Sunday, October 14, 2018

RCAF Station Coal Harbour

Previously a small outpost, Coal Harbour became a bustling Royal Canadian Air Force Station during World War II. When the base shut down in 1945 much of the military infrastructure was dismantled, and a small maintenance crew remained. Much of the infrastructure became a busy whaling station. As was the case at the Port Hardy base, many airmen who brought their wives to the base built their own cabins and lived in their own houses. These houses are identified as the homes associated with the RCAF Station, although the photo is dated 1947 and most of the members of the air force would no longer have been on the North Island at this time.

BC Archives g-03958

When World War II broke out, Canada perceived a threat on its Pacific Coast from the Japanese. In 1940 the government authorized the establishment of a Royal Canadian Air Force Station at Coal Harbour. The station supported both initially radio operators, and eventually the No. 120 Bomber Reconnaissance Squadron.
BC Archives a-142512

BC Archives a-142516

Coal Harbour's 'Jokerville' BC Archives g03242
Although the 'Jokerville' in Port Hardy is better known, the Air Force employees in Coal Harbour also constructed makeshift cabins just off the base so that their wives could join them during their posting. At its height during the war, the population of Coal Harbour reportedly reached about 1500 people. This was a big change for the small outpost, which spent the previous 50 years mainly as a terminus of the Port Hardy - Coal Harbour trail/road and home to the Hole's hotel & store. In 1927 the Port Hardy - Coal Harbour road became passable by motorized vehicles, it wasn't until the Island Copper Mine opened that the road was paved.
BC Archives G03241

Monday, October 1, 2018

The Steamship Beaver

An icon of the BC Coast, the Steamship Beaver was originally built in England in 1835. Able to proceed under either sail or steam power (via a side paddle wheel), she heralded a new era of coal powered vessels on the Pacific Coast.

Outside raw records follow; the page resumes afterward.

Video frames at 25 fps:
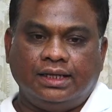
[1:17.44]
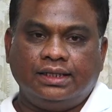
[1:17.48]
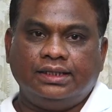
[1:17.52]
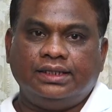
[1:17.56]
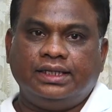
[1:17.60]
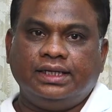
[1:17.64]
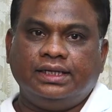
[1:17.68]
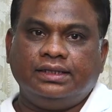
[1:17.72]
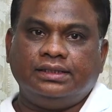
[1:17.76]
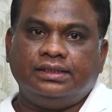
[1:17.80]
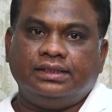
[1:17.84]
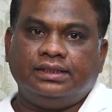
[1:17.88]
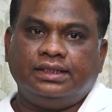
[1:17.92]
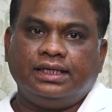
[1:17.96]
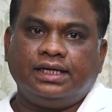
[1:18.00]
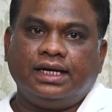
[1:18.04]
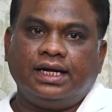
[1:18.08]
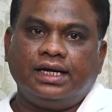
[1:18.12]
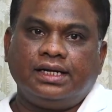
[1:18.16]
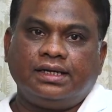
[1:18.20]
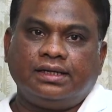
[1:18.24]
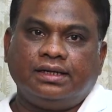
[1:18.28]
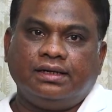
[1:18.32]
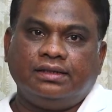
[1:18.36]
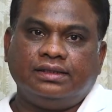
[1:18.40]
th there
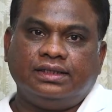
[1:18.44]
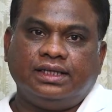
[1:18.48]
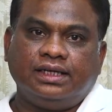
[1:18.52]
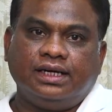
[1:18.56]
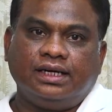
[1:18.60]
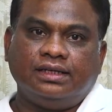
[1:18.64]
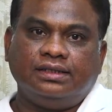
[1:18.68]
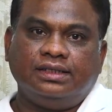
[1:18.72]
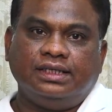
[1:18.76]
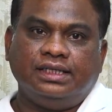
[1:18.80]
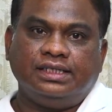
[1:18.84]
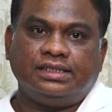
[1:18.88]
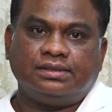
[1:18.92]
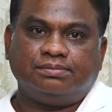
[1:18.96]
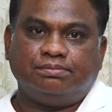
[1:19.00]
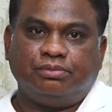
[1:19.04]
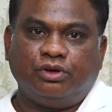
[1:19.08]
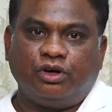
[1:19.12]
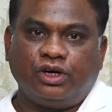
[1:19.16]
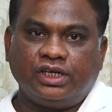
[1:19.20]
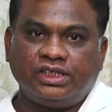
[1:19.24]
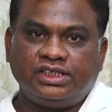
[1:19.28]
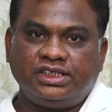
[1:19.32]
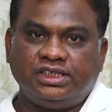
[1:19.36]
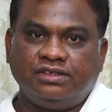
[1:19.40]
are there are these
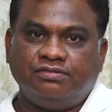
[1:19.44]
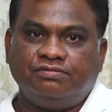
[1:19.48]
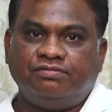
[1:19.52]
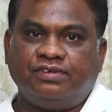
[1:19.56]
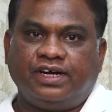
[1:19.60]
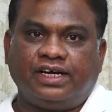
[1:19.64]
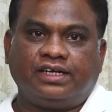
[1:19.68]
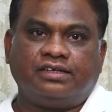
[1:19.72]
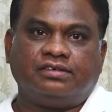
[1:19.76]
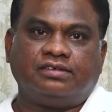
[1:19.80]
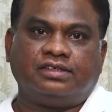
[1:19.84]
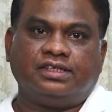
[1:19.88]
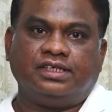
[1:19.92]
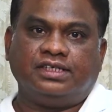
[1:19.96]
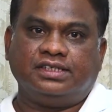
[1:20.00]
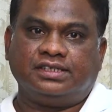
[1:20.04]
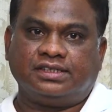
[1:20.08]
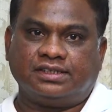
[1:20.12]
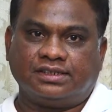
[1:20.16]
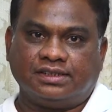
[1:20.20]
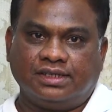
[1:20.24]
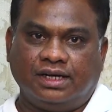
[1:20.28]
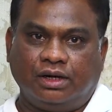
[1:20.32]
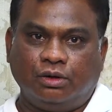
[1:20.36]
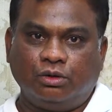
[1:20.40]
production factories
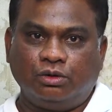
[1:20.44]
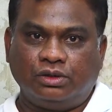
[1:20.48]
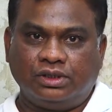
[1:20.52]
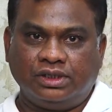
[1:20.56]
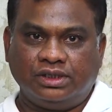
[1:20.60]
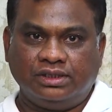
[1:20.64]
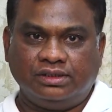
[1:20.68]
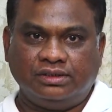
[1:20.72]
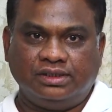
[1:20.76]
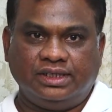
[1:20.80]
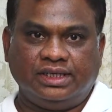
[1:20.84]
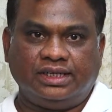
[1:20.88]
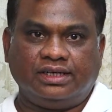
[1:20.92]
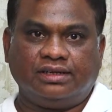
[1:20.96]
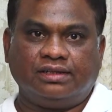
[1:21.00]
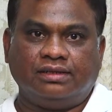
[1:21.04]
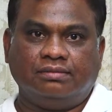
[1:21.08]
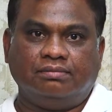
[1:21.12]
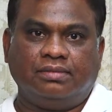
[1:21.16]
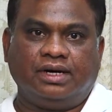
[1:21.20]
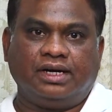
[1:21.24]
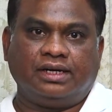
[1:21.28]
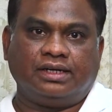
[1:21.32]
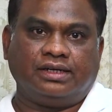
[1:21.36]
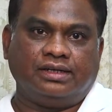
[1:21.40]
out there in the
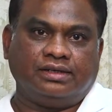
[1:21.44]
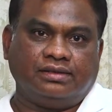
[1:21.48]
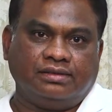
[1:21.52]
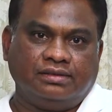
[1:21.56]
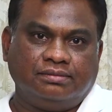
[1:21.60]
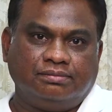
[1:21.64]
market.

The SS Beaver arrived in British waters in the Pacific Northwest in 1836, and in 1837 William Henry McNeill took over as her Captain. As steam power began to replace sail as the preferred mode of transport, the economy and trade on Vancouver Island shifted from the fur trade to the search for reliable sources of clean coal. This resulted in the establishment of Fort Rupert at Beaver Harbour (today Port Hardy), and Fort Nanaimo.

The SS Beaver played a prominent role in early coastal history, serving the needs of the Hudson's Bay Company, transporting trade goods, and shuttling dignitaries around the South Coast until it foundered on the rocks off Prospect Point in Stanley Park in 1888.

Beaver Harbour in Port Hardy and Beaver Cove in Port McNeill are named after this ship. Port McNeill is named after her early Captain, William Henry McNeill, who was also for a time the Chief Factor at Fort Rupert.